Last May, she stared at a positive pregnancy test, but didn’t quite believe it. She had missed periods but kept testing negative, and was about to see her doctor. “I genuinely didn’t think I was pregnant. It seemed too easy,” she says.

The next nine months were anything but easy: Elana was constantly nauseated, could stomach only Eggo waffles, mac and cheese, and saltines, and lost 15 pounds in her first trimester.

“With the pandemic, I completely isolated,” she says. “I haven’t been to work, to my office, in two years. I was very worried about getting COVID while pregnant, about what that would mean.”

She also worried about labor and delivery. As someone who had always recoiled from needles and medical procedures in general, she forced herself to watch birth videos as a desensitization program.
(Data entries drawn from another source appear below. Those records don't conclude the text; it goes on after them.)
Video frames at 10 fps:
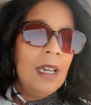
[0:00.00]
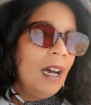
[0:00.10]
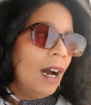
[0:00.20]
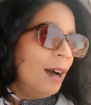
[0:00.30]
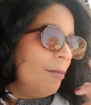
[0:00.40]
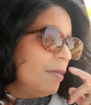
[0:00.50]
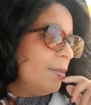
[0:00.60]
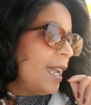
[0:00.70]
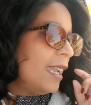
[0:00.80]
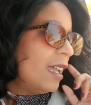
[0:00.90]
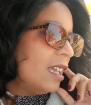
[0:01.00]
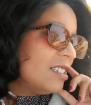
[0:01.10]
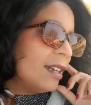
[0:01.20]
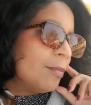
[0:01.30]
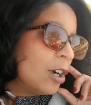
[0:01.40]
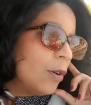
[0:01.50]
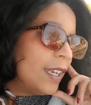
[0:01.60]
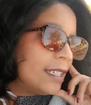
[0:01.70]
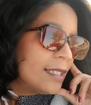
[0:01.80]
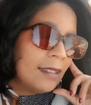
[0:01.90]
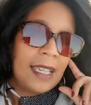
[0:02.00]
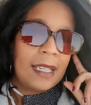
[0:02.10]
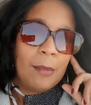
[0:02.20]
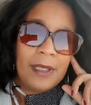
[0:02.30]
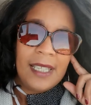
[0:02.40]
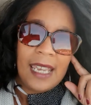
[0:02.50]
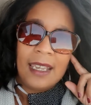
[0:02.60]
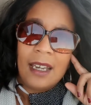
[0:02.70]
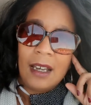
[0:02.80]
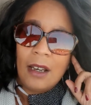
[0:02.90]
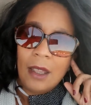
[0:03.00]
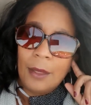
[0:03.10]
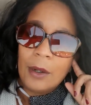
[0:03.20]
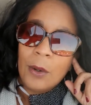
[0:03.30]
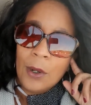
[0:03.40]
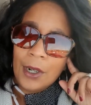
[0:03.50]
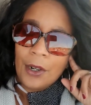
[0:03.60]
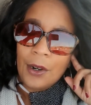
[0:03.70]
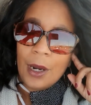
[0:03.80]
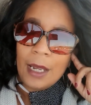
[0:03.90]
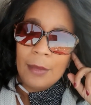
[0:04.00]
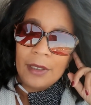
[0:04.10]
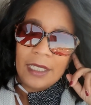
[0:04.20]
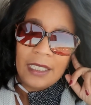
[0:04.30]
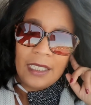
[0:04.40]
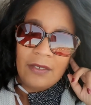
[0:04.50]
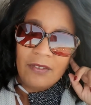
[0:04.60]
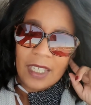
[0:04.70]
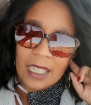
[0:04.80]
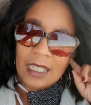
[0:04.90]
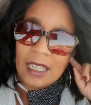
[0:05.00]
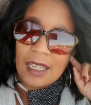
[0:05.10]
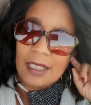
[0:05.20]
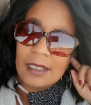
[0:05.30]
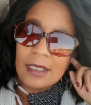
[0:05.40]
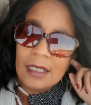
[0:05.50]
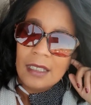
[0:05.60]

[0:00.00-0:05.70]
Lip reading: They end up going to like a bodega on the corner, I believe, and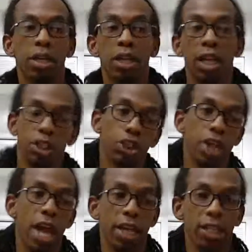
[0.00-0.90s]
collect
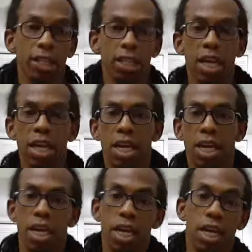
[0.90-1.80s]
checks,
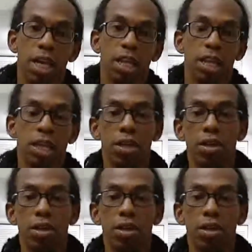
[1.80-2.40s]
andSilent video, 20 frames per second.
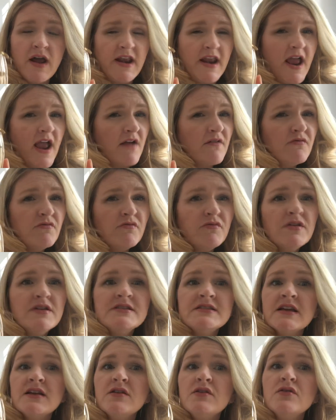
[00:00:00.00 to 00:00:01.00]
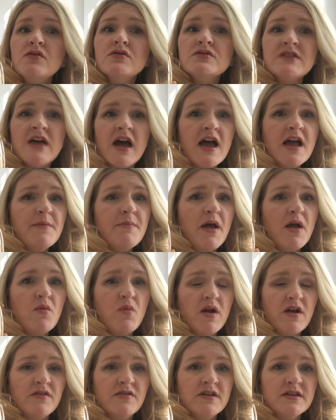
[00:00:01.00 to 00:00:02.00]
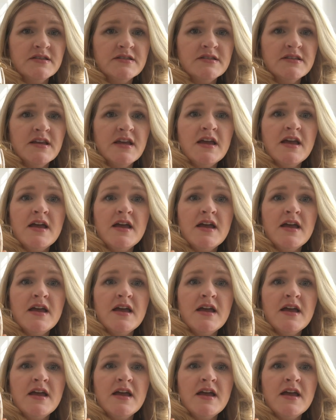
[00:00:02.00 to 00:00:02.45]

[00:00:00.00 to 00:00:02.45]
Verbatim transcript: And every single time I wear this,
Elana figured that Daniel’s medical training would make him a confident birth partner. In truth, he was terrified. What if she went into labor at home and he had to deliver their daughter himself? What if something unexpected happened?
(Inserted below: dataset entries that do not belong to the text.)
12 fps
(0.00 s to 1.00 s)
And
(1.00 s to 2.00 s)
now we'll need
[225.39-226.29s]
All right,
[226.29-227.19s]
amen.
“I was able to help boost Elana’s confidence by saying, ‘You’re a very strong-willed person.’ I knew she could do it and kept telling her that.”

Elana was 38 weeks and five days along when her water broke at 2 a.m. on a Tuesday. At Lankenau Medical Center, doctors noted she was already 4 centimeters dilated. “They said, ‘You’re pretty far along. Have you been laboring at home?’ I thought: Ohhh. That’s what that was. I’d expected it to be a lot worse,” Elana says.

She’d had slightly elevated blood pressure at some of her prenatal appointments, but now her pressure spiked — a severe case of preeclampsia requiring a magnesium drip. The baby’s skin was bluish when she was born, and someone called for an airway box.

Daniel wasn’t an obstetrics resident — he’s preparing for a career in internal medicine — but he knew what that meant. “My heart sank; I knew something was wrong, but Elana didn’t. Do I tell her? I didn’t want to freak her out.

“At one point, the neonatologist called me to the warming table. She was starting to get more pink. When they said, ‘She’s breathing on her own,’ I exhaled a little bit.”

At home — it was snowing outside, and so much more peaceful than in the hospital — they wondered at first if their sleepy newborn would ever cry. “Fast-forward,” Elana says. “Yes. A lot.”

It helped to take turns with nighttime wake-ups, and to laugh when they put the cereal in the fridge and the milk in the cabinet, or when a sleep-shot Daniel went to buy potato chips and couldn’t recall the word for “Ruffles,” stammering instead, “I want the raffles … I mean, the riffles.”

“Parenthood has changed my perspective on a lot of things,” he says. “The biggest is how lucky we are. … Having gone through the miscarriage and hearing about other people who’ve had losses, it makes me appreciate Adina and every moment we have with her.”